Task to complete:
The expected response is the complete listing below, restated exactly, with its pictures omitted.
#### Supplied information ####
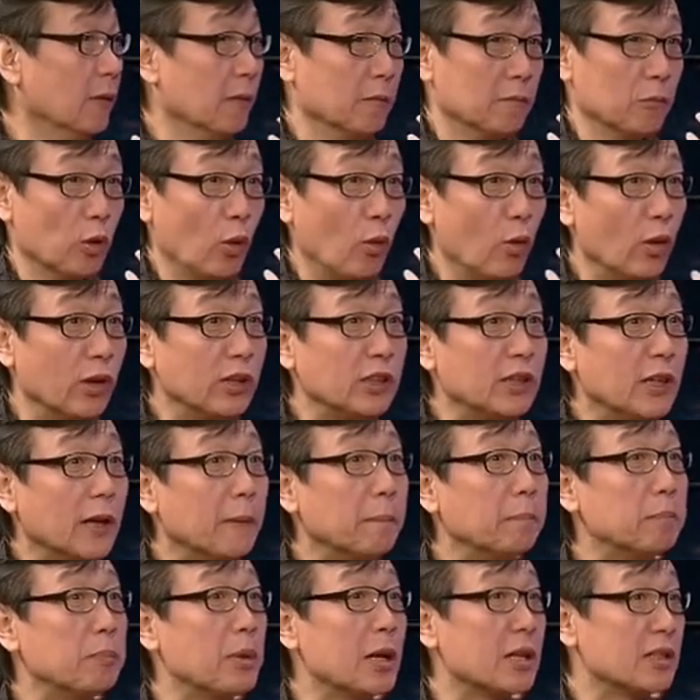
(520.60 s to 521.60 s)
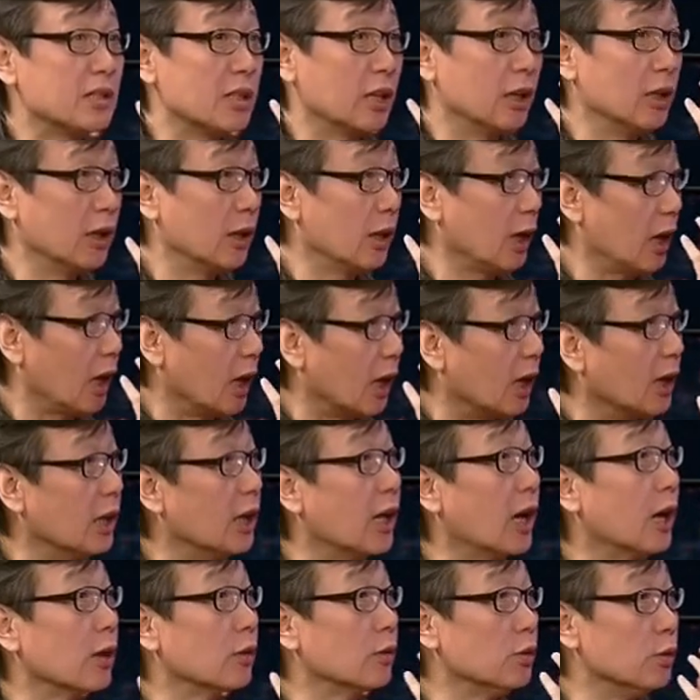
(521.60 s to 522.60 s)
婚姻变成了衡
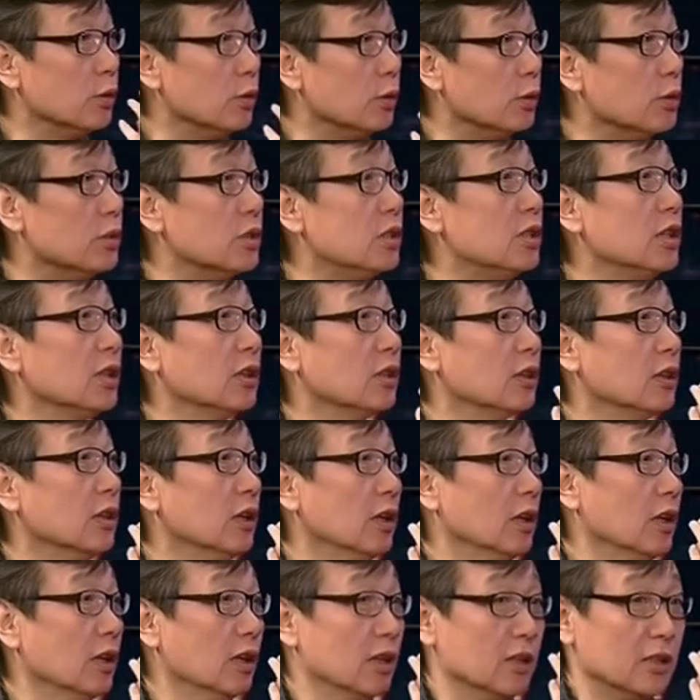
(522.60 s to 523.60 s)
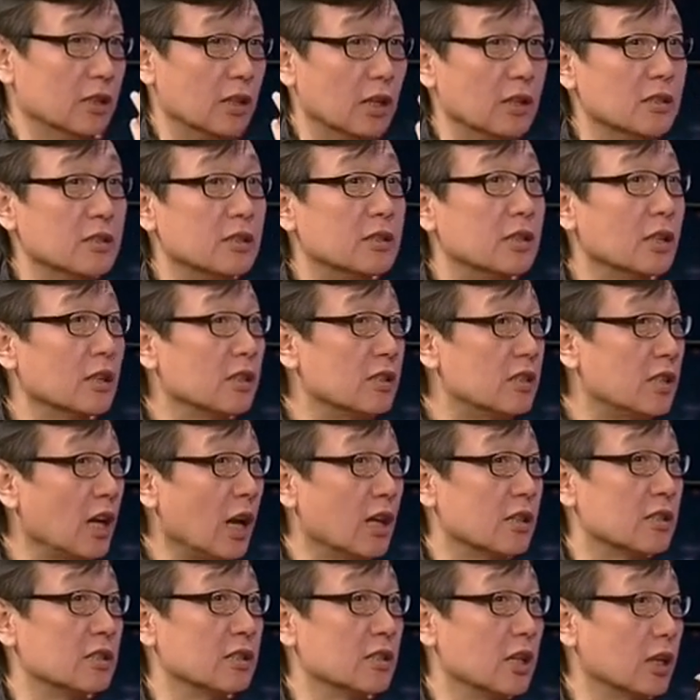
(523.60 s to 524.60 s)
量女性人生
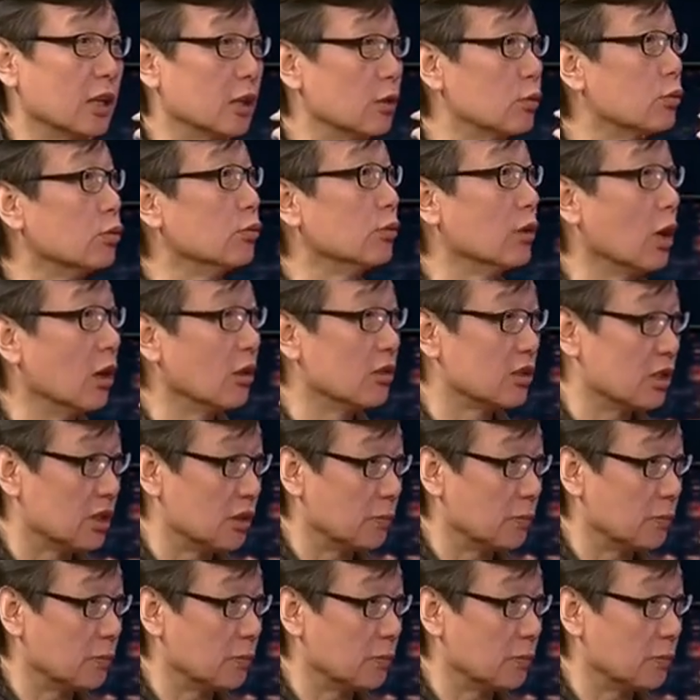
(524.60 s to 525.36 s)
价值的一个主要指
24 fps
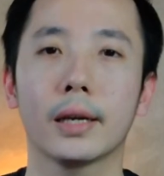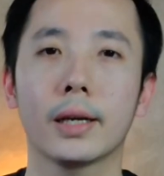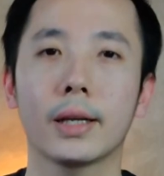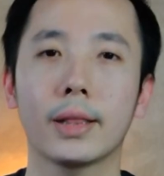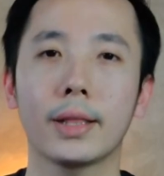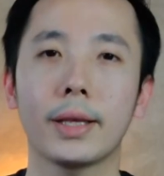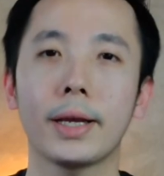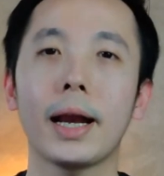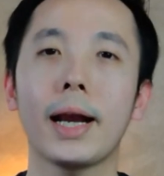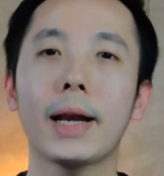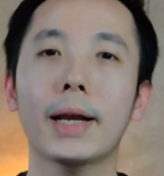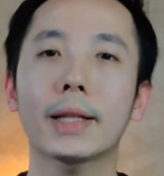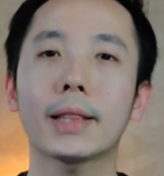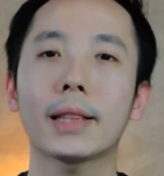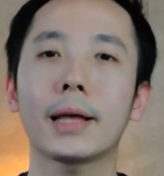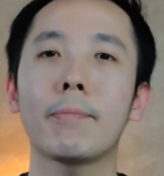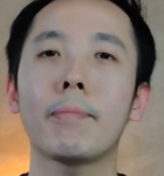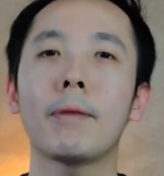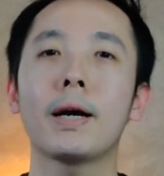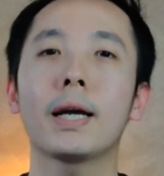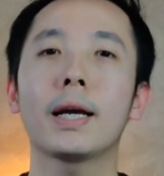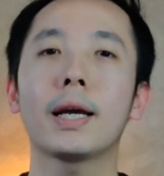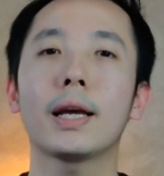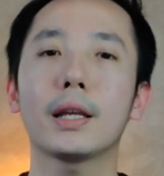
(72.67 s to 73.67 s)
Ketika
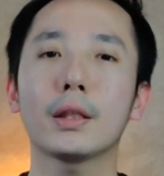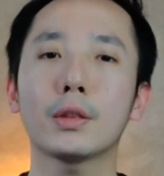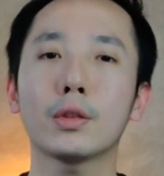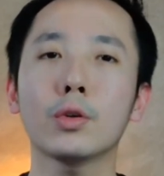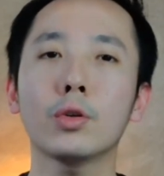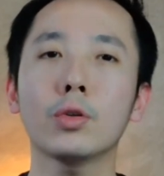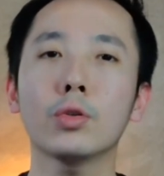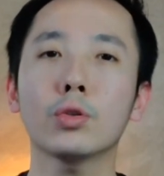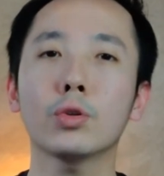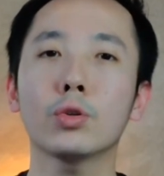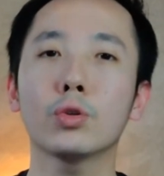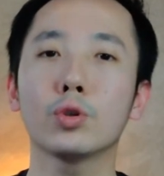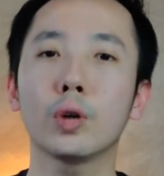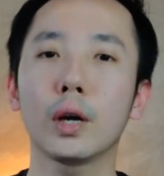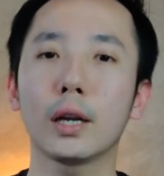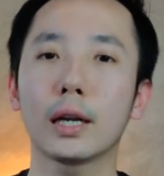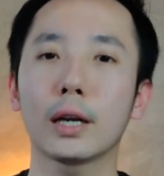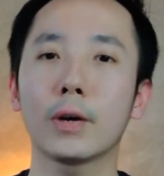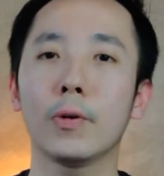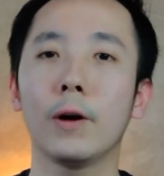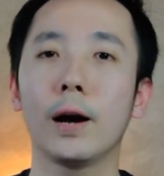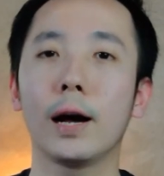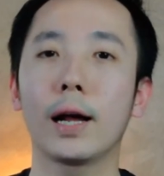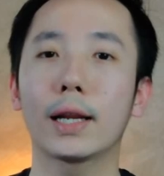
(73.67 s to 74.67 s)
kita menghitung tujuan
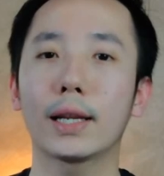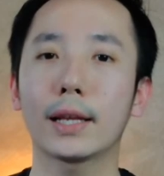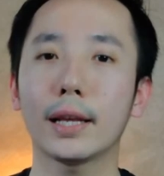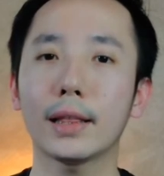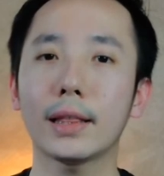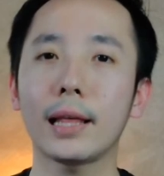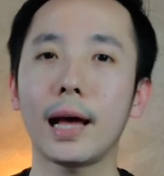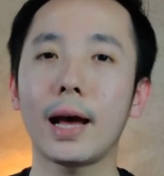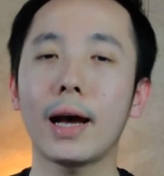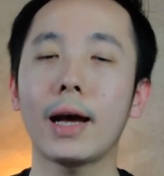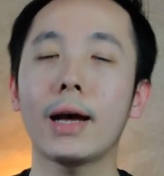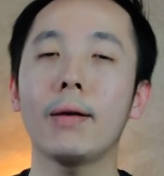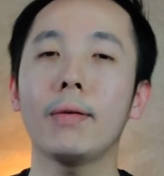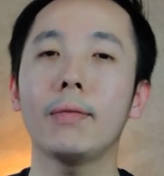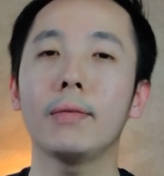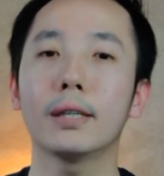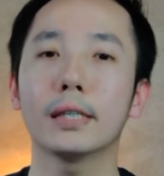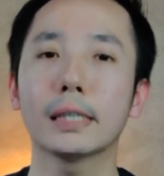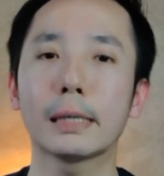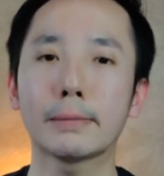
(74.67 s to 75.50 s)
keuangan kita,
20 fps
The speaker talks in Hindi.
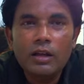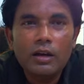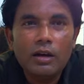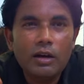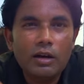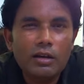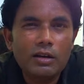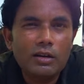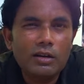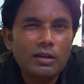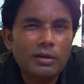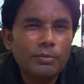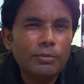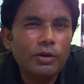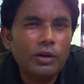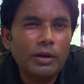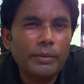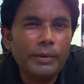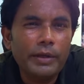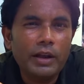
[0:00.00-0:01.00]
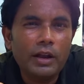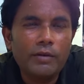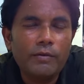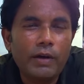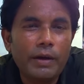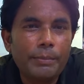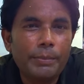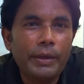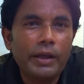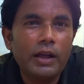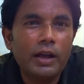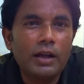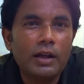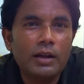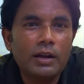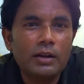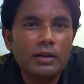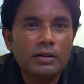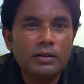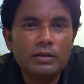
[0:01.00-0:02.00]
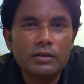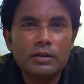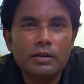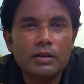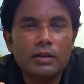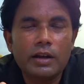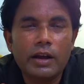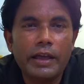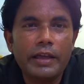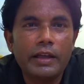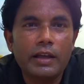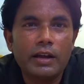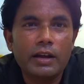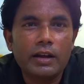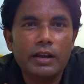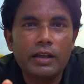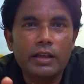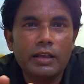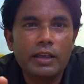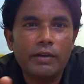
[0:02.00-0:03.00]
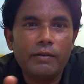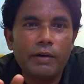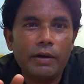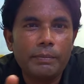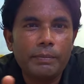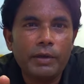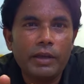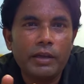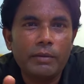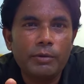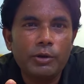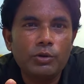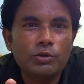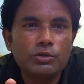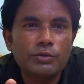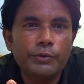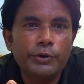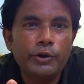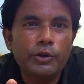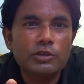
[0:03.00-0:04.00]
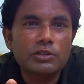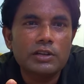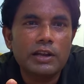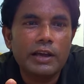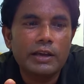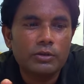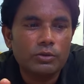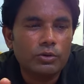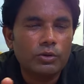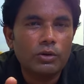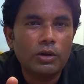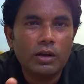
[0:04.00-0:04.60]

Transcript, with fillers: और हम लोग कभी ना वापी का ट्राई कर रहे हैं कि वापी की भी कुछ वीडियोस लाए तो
####
Solution for this task:
(520.60 s to 521.60 s)
(521.60 s to 522.60 s)
婚姻变成了衡
(522.60 s to 523.60 s)
(523.60 s to 524.60 s)
量女性人生
(524.60 s to 525.36 s)
价值的一个主要指
24 fps
(72.67 s to 73.67 s)
Ketika
(73.67 s to 74.67 s)
kita menghitung tujuan
(74.67 s to 75.50 s)
keuangan kita,
20 fps
The speaker talks in Hindi.
[0:00.00-0:01.00]
[0:01.00-0:02.00]
[0:02.00-0:03.00]
[0:03.00-0:04.00]
[0:04.00-0:04.60]

Transcript, with fillers: और हम लोग कभी ना वापी का ट्राई कर रहे हैं कि वापी की भी कुछ वीडियोस लाए तो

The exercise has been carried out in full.